Here is an excerpt from the Otis Med site (http://www.otismed.com) :
Shape-Match™ TechnologyOtisKnee™ is based on OtisMed’s patent pending, proprietary Shape-Match™ technology. Using sophisticated 3-D software, the Shape-Match™ technique optimizes the size and placement of the Custom Fit Knee™ before surgery, based on the patient’s own normal (non-arthritic) knee anatomy. From this very precise 3-D image, custom cutting guides are created to assist the surgeon in making very accurate bone cuts that are specific to the individual patient. This allows for a “customized” implant fit and placement. Prior to the availability of Shape-Match™ technology, surgeons have relied on experience and intra-operative judgment to correctly size and place the implant in the patient. END of OTIS MED excerpt.
In essence Otis Med uses MRI images of the diseased arthritic knee. The proprietary software then calculates how much of the joint surface has been lost in the arthritic knee, calculates how much to "put back" to restore the knee to it's normal, naturally given position and then provides the surgeon with custom made tools to restore the knee "back to normal". A key principle in the Otis Med technique is to restore the axis of rotation to the knee, and this can only be done by identifying the normal axis of rotation on the reconstructed MRI scans. This information is then provided to the surgeon by fabricating custom cutting blocks that are used to re sect the bone when performing an OtisKnee. This can not be accomplished with traditional Total Knee Replacement in the same manner as OtisMed, even if the surgeon uses Surgical Computer Navigation. Otis Med technique can only be used with Stryker and Biomet implants (because of the shape specific to these two brands of implants).

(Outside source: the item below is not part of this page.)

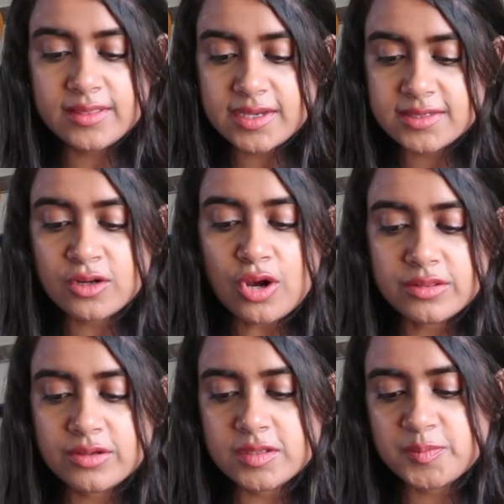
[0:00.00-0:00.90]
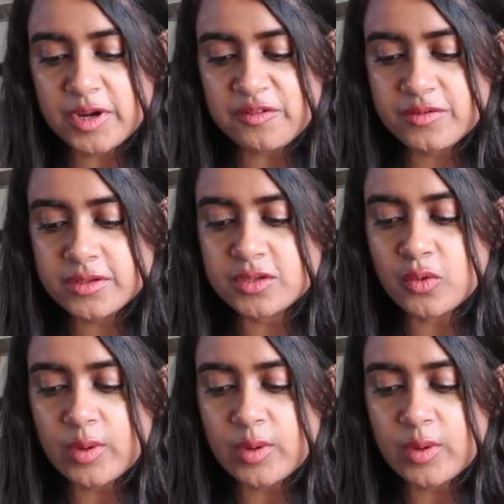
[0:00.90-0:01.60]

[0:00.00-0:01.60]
with, there's an author's preface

The debate, which is just heating up and should be spirited, will compare the merits of the totally new concept of precisely how to position the knee implants using the Otis concept, to the traditional technique of making every replaced knee straight (mechanically aligned to match a straight line running from the hip to the center of the ankle) and balancing the knee ligaments by releasing contracted ligaments and tightening stretched knee ligaments.
As I begin to analyze this radically new way to position knee implants I must say I am somewhat intrigued by the OtisMed rhetoric. Their concept places critical importance on the balance and range of motion of the knee, with axial alignment secondary (almost an after thought). Traditional technique stresses axial alignment above all else, with balance by ligament release important as well. Traditional technique, which here to for has been the dogma for positioning implants, boasts long term results with 90 % success rates 10-20 years after implantation. There are only a few peer review published articles supporting the Otis Med concept.
As they say, the jury is still out on the Otis Med principle. As a surgeon living in an ever changing, high technology world I believe I owe it to my patients, myself and my profession to study the facts for and against the Otis Med technique. Ultimately I will make an informed decision based on the best information available as whether or not to incorporate this technique into my practice of Knee Surgery.